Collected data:
%%

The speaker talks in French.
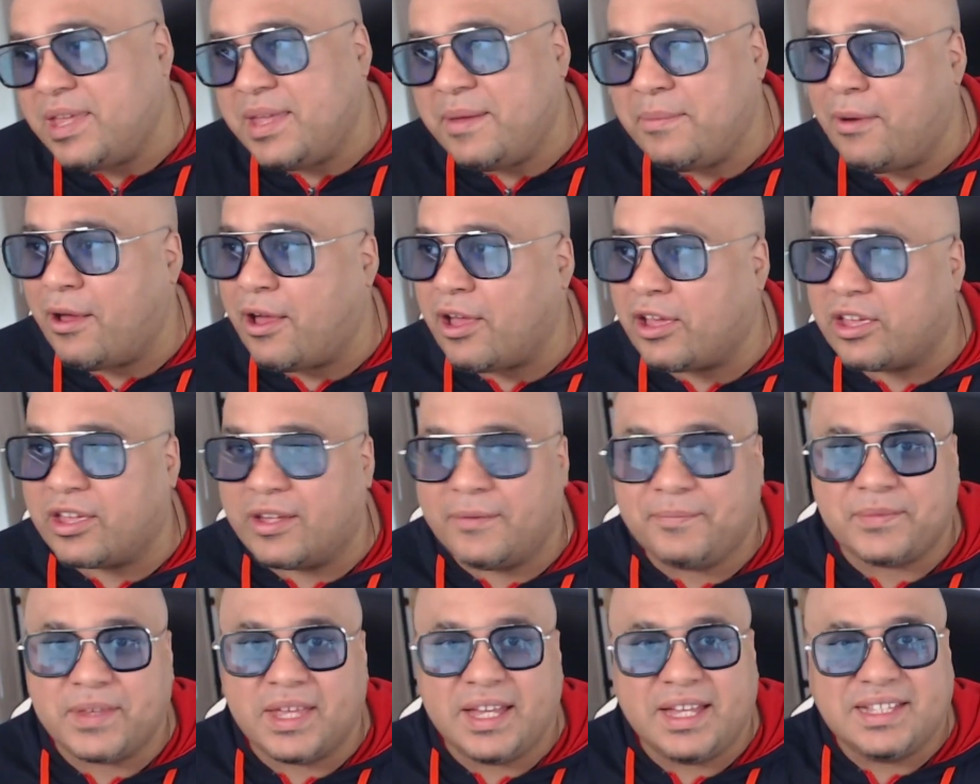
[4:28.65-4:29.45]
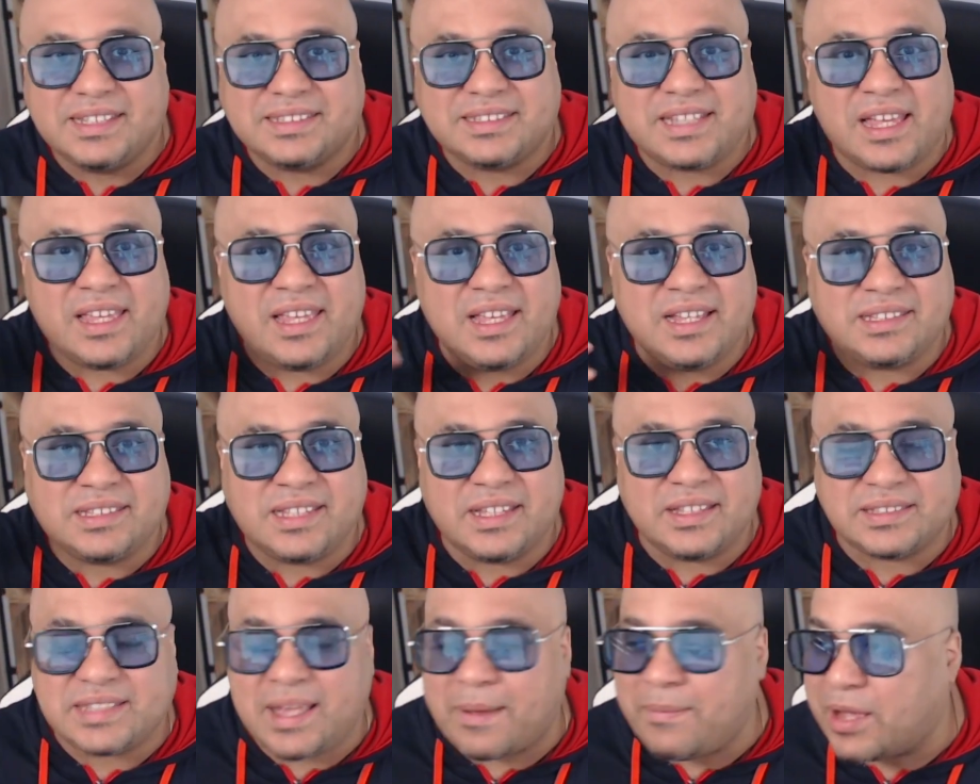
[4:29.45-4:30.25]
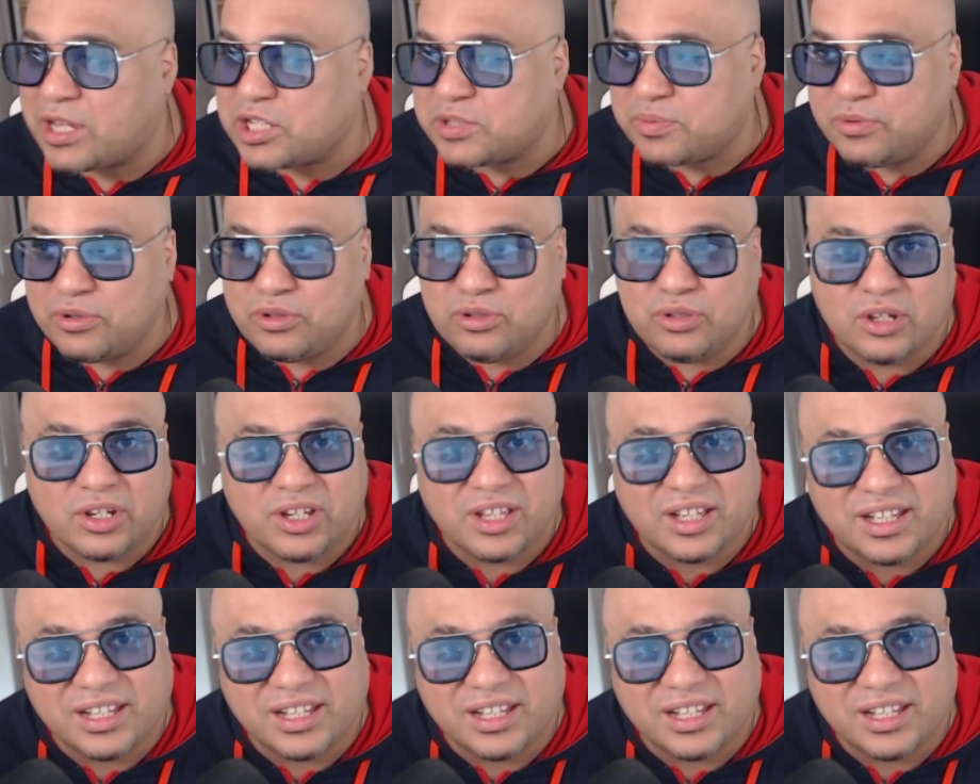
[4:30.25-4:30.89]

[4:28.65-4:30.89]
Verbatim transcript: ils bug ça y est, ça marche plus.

%%
%%

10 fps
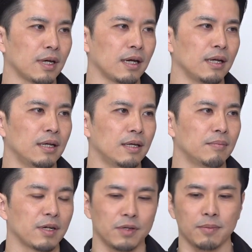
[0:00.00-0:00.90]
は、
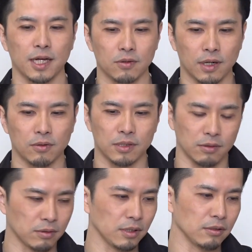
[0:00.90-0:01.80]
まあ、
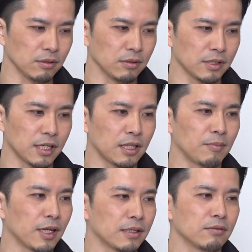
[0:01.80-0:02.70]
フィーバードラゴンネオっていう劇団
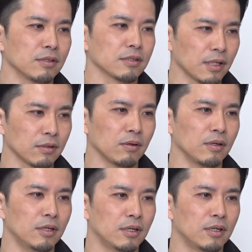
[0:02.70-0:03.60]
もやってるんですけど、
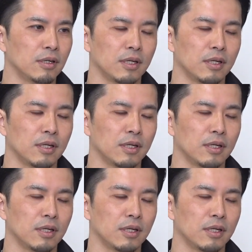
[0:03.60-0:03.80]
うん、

%%
%%

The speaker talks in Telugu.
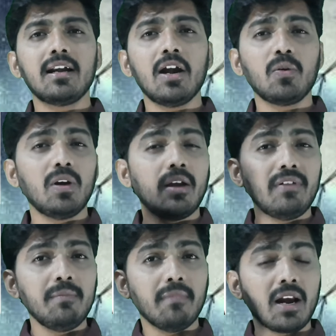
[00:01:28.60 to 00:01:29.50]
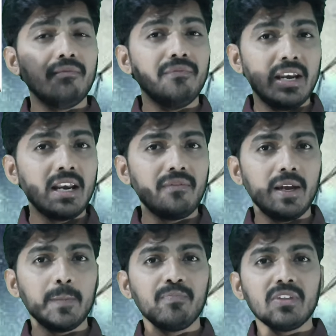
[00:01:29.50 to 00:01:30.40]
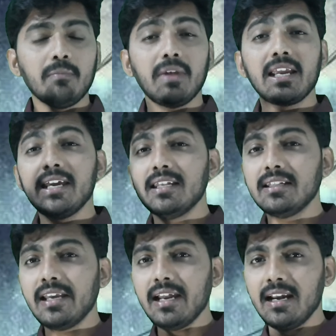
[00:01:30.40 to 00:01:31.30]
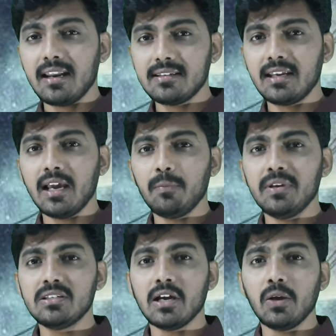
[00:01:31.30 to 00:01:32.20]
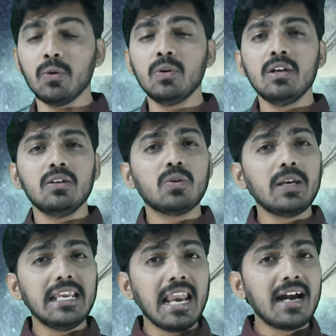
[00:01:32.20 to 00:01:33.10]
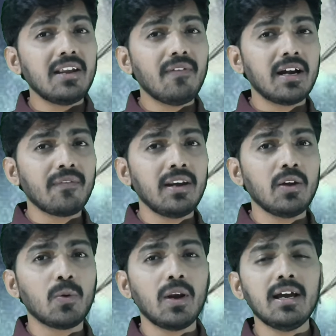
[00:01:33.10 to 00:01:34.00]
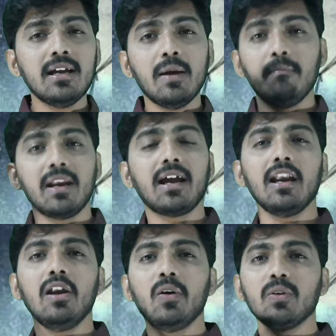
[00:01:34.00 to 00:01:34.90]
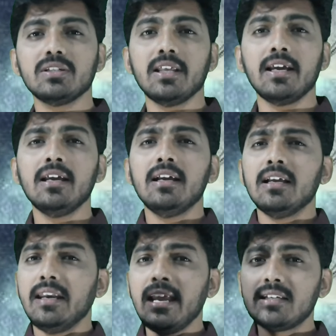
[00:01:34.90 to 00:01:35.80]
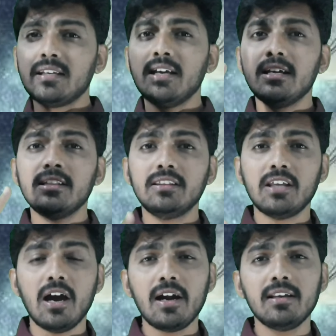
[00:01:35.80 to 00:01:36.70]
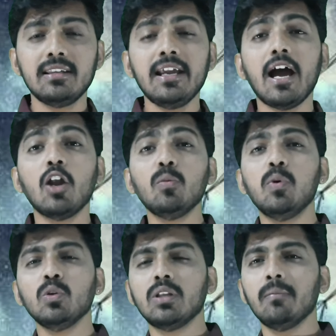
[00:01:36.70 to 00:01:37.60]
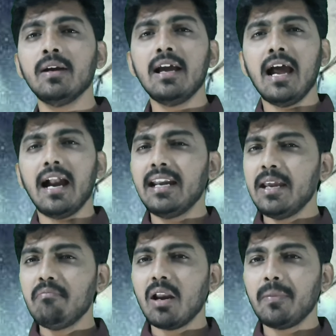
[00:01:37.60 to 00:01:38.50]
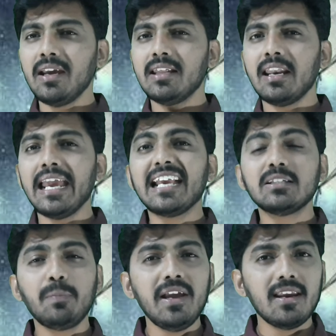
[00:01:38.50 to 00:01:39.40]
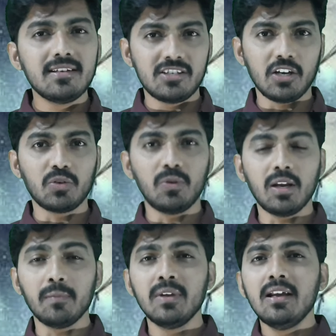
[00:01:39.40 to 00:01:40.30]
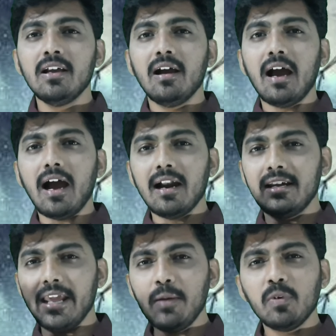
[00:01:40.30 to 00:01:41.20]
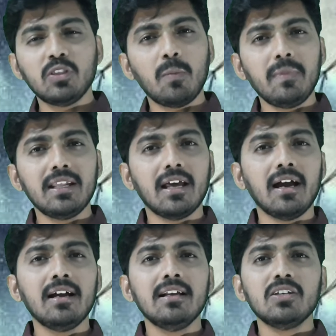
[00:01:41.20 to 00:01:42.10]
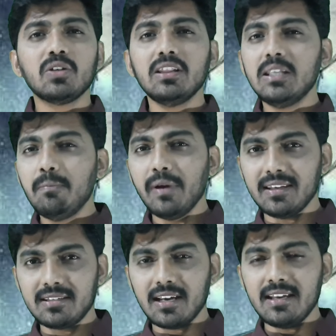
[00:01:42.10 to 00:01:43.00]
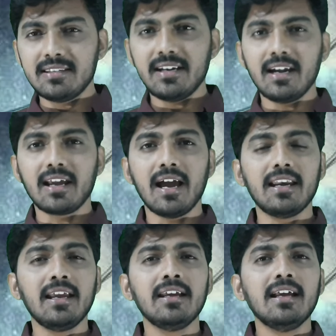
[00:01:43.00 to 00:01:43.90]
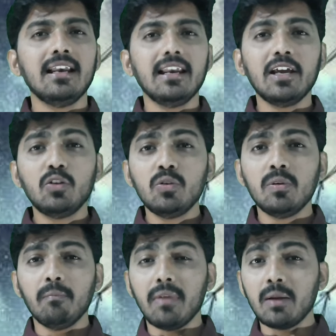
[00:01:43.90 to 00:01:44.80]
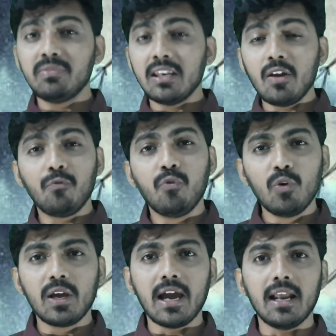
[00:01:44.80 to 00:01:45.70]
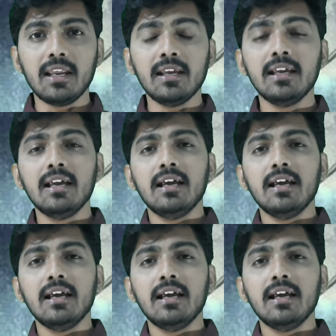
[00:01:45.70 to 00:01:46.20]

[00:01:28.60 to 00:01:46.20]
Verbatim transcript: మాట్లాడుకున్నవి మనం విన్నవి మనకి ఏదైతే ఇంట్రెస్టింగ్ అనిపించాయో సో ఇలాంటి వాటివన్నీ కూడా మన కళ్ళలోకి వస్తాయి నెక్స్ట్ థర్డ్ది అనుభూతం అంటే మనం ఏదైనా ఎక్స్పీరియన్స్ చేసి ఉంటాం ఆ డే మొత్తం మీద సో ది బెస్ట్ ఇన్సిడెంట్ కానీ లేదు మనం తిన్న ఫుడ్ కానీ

%%

● **EXERCISE DETAILS**
Only one stretch of the entries above is needed: the lines from the one containing "[00:01:40.30 to 00:01:41.20]" through the one containing "Verbatim transcript: మాట్లాడుకున్నవి". Copy it exactly, without the pictures.

● **COMPLETED TASK**
[00:01:40.30 to 00:01:41.20]
[00:01:41.20 to 00:01:42.10]
[00:01:42.10 to 00:01:43.00]
[00:01:43.00 to 00:01:43.90]
[00:01:43.90 to 00:01:44.80]
[00:01:44.80 to 00:01:45.70]
[00:01:45.70 to 00:01:46.20]

[00:01:28.60 to 00:01:46.20]
Verbatim transcript: మాట్లాడుకున్నవి మనం విన్నవి మనకి ఏదైతే ఇంట్రెస్టింగ్ అనిపించాయో సో ఇలాంటి వాటివన్నీ కూడా మన కళ్ళలోకి వస్తాయి నెక్స్ట్ థర్డ్ది అనుభూతం అంటే మనం ఏదైనా ఎక్స్పీరియన్స్ చేసి ఉంటాం ఆ డే మొత్తం మీద సో ది బెస్ట్ ఇన్సిడెంట్ కానీ లేదు మనం తిన్న ఫుడ్ కానీ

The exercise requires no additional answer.